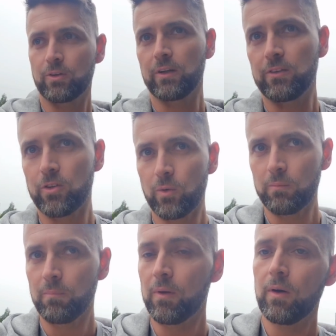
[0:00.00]
We took it to
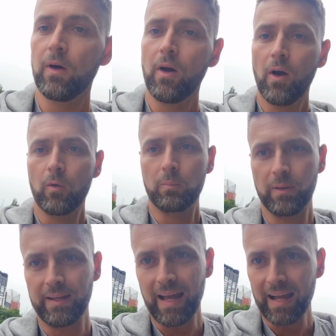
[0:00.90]
them, we
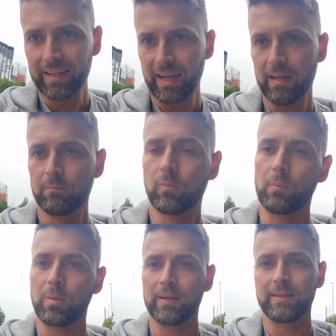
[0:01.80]
played our game,
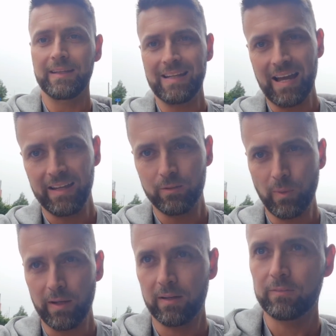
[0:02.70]
we played the United
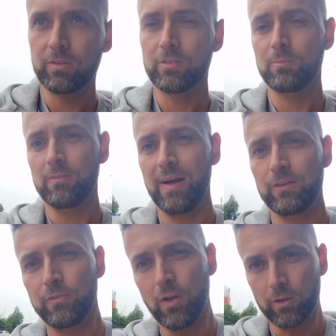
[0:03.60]
way. I've just done my
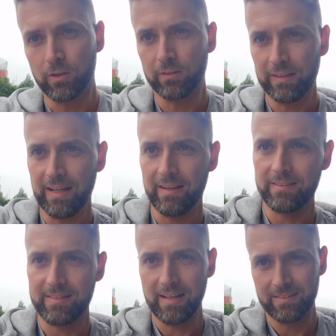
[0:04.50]
match vlog on the
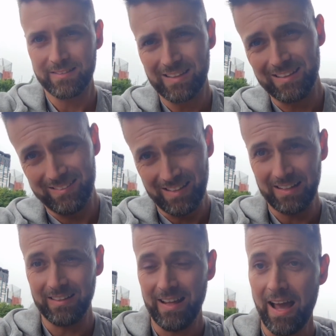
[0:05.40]
United stand and said
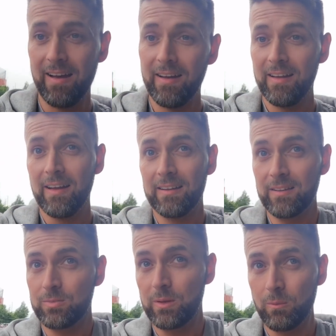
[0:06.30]
exactly that,
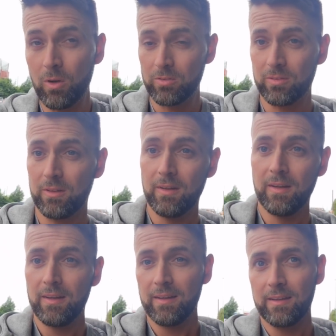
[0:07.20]
and that's what it was.
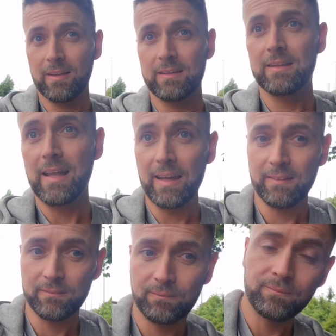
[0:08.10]
At the end of the
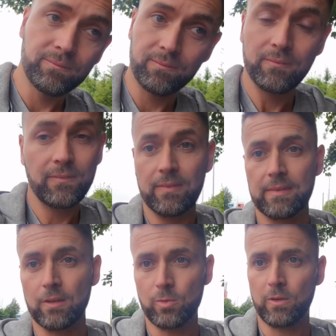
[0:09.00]
day,
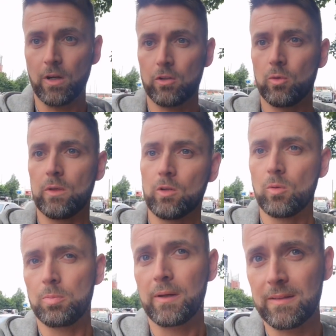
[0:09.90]
that's what you got to do when you
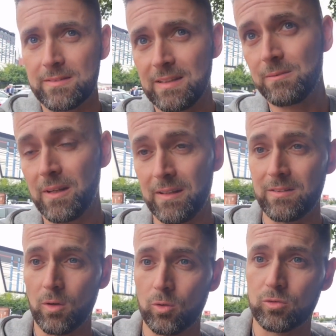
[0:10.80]
come up against teams like
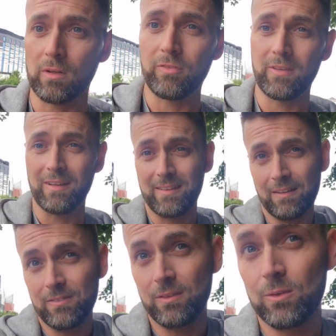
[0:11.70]
this at Old Trafford, and
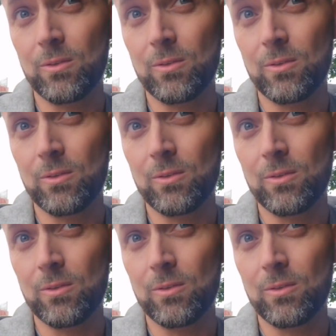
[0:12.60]
they have to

####################

## Requirement
Please retype every entry above exactly, leaving out any picture.

## Solution to this task
[0:00.00]
We took it to
[0:00.90]
them, we
[0:01.80]
played our game,
[0:02.70]
we played the United
[0:03.60]
way. I've just done my
[0:04.50]
match vlog on the
[0:05.40]
United stand and said
[0:06.30]
exactly that,
[0:07.20]
and that's what it was.
[0:08.10]
At the end of the
[0:09.00]
day,
[0:09.90]
that's what you got to do when you
[0:10.80]
come up against teams like
[0:11.70]
this at Old Trafford, and
[0:12.60]
they have to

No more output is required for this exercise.